3

So I'm new to python and I'm trying to write a script that iterates through all .txt files in a directory, counts the number of lines in each one (with exception to lines that are blank or commented out), and writes the final output to a csv. The final output should look something like this:

agprices, avi, adp
132, 5, 8 

I'm having trouble with the syntax to save each count as the value of the dictionary. Here is my code below:

#!/usr/bin/env python

import csv
import copy
import os
import sys

#get current working dir, set count, and select file delimiter
d = os.getcwd()
count = 0
ext = '.txt'

#parses through files and saves to a dict
series_dict = {}
txt_files = [i for i in os.listdir(d) if os.path.splitext(i)[1] == ext] 
 #selects all files with .txt extension
for f in txt_files:
    with open(os.path.join(d,f)) as file_obj:
        series_dict[f] = file_obj.read()

            if line.strip():                #Exclude blank lines
                continue
            else if line.startswith("#"):   #Exclude commented lines
                continue
            else
                count +=1
                #Need to save count as val in dict here

#save the dictionary with key/val pairs to a csv
with open('seriescount.csv', 'wb') as f: 
w = csv.DictWriter(f, series_dict.keys())
w.writeheader()
w.writerow(series_dict)

So here's the edit:

#!/usr/bin/env python

import csv
import copy
import os
import sys
import glob

#get current working dir, set count, and select file delimiter
os.chdir('/Users/Briana/Documents/Misc./PythonTest')
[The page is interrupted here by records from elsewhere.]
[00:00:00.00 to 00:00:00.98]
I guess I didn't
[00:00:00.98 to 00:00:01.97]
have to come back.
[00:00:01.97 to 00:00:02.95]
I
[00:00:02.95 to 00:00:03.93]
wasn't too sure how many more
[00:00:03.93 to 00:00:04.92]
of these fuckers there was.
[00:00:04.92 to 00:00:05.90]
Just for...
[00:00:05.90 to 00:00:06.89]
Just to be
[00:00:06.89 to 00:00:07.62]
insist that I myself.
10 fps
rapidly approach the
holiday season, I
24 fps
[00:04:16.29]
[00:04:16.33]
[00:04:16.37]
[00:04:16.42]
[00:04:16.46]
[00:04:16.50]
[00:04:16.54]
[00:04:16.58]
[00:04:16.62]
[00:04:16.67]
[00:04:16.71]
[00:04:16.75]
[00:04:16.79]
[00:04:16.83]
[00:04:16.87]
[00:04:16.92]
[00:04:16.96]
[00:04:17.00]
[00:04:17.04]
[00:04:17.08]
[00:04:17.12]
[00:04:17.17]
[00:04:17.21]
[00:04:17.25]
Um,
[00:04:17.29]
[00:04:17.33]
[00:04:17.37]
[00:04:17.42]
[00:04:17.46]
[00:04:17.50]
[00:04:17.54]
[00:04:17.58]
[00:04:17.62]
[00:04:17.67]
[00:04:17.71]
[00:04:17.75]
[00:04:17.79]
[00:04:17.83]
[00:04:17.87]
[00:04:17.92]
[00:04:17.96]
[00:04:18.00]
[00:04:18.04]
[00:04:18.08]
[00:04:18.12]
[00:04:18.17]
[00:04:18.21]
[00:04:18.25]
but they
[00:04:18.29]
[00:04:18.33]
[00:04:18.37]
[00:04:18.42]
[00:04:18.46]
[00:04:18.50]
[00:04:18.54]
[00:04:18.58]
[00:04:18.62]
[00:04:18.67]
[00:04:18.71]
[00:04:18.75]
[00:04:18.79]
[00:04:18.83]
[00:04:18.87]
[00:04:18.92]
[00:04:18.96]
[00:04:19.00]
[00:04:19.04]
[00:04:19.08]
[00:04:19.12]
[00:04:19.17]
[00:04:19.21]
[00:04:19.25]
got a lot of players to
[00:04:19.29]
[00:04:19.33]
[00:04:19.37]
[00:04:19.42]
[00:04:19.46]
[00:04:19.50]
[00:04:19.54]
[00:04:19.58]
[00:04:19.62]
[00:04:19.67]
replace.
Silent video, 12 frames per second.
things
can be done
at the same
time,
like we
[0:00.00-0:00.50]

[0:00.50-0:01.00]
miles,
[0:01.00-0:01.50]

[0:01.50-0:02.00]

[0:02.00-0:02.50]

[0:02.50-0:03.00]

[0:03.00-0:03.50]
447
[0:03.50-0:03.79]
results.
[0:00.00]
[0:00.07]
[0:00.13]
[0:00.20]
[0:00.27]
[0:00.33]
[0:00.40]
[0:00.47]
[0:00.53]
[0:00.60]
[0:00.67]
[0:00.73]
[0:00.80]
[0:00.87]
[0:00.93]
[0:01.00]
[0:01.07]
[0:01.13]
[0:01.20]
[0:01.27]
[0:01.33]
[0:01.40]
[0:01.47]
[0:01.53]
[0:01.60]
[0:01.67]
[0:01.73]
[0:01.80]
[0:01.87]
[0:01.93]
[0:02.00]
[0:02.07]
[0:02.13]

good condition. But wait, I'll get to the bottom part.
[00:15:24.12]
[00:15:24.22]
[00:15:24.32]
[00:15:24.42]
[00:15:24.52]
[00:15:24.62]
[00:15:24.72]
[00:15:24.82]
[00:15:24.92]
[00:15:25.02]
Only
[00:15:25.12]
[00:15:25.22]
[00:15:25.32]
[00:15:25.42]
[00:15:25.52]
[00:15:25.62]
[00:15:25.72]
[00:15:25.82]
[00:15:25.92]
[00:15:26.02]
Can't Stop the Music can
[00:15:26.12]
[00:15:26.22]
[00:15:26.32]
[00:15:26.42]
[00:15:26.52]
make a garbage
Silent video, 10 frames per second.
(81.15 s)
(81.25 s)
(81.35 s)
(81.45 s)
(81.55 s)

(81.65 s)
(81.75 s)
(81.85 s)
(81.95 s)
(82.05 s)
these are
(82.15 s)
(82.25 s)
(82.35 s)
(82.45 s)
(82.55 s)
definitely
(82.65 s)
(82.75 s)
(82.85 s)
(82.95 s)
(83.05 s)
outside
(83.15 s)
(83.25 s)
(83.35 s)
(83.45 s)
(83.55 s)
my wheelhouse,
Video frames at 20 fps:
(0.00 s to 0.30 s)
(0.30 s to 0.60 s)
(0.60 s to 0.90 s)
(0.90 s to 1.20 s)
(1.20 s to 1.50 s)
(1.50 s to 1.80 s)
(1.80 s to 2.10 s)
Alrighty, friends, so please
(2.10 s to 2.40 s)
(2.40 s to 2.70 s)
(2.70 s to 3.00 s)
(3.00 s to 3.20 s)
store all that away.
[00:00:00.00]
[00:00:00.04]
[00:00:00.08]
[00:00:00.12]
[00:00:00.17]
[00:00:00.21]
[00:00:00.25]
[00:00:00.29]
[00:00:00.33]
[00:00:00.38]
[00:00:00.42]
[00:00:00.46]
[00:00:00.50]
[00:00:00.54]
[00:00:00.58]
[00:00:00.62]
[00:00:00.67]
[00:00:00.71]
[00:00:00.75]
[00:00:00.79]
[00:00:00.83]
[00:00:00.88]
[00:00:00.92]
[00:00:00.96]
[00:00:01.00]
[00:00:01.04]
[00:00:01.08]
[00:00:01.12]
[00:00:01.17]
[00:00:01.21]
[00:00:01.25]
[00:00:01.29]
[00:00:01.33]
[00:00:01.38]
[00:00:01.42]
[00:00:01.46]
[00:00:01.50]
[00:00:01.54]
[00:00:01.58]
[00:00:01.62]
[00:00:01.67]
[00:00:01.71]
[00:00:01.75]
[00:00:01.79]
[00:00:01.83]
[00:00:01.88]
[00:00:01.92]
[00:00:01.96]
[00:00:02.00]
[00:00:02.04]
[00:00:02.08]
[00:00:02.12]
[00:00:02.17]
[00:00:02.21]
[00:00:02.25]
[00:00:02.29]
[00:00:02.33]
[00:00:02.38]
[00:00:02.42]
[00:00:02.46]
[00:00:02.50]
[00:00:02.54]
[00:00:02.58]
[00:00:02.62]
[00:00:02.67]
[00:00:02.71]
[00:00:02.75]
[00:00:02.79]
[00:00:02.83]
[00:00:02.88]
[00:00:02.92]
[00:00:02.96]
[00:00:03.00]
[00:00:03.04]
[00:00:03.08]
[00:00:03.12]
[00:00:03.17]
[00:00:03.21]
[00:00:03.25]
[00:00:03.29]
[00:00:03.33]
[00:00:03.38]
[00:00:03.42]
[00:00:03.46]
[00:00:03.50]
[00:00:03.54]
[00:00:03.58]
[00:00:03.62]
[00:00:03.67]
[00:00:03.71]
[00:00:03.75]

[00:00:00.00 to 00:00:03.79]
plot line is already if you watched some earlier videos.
#parses through files and saves to a dict
series = {}
for fn in glob.glob('*.txt'):
    with open(fn) as f:
        series[fn] = (1 for line in f if line.strip() and not line.startswith('#')) 

print series

#save the dictionary with key/val pairs to a csv
with open('seriescount.csv', 'wb') as f: 
    w = csv.DictWriter(f, series.keys())
    sum(names.values())

I'm getting an indentation error on the 2nd to last line and am not quite sure why? Also, I'm not positive that I'm writing the syntax correctly on the last part. Again, I'm simply trying to return a dictionary with names of files and number of lines in files like {a: 132, b:245, c:13}

bvecc
  • 187
  • 4
  • 14

4 Answers4

8

You can try something along these lines:

os.chdir(ur_directory)
names={}
for fn in glob.glob('*.txt'):
    with open(fn) as f:
        names[fn]=sum(1 for line in f if line.strip() and not line.startswith('#'))    

print names     

That will print a dictionary similar to:

{'test_text.txt': 20, 'f1.txt': 3, 'lines.txt': 101, 'foo.txt': 6, 'dat.txt': 6, 'hello.txt': 1, 'f2.txt': 4, 'neglob.txt': 8, 'bar.txt': 6, 'test_reg.txt': 6, 'mission_sp.txt': 71, 'test_nums.txt': 8, 'test.txt': 7, '2591.txt': 8303} 

And you can use that Python dict in csv.DictWriter.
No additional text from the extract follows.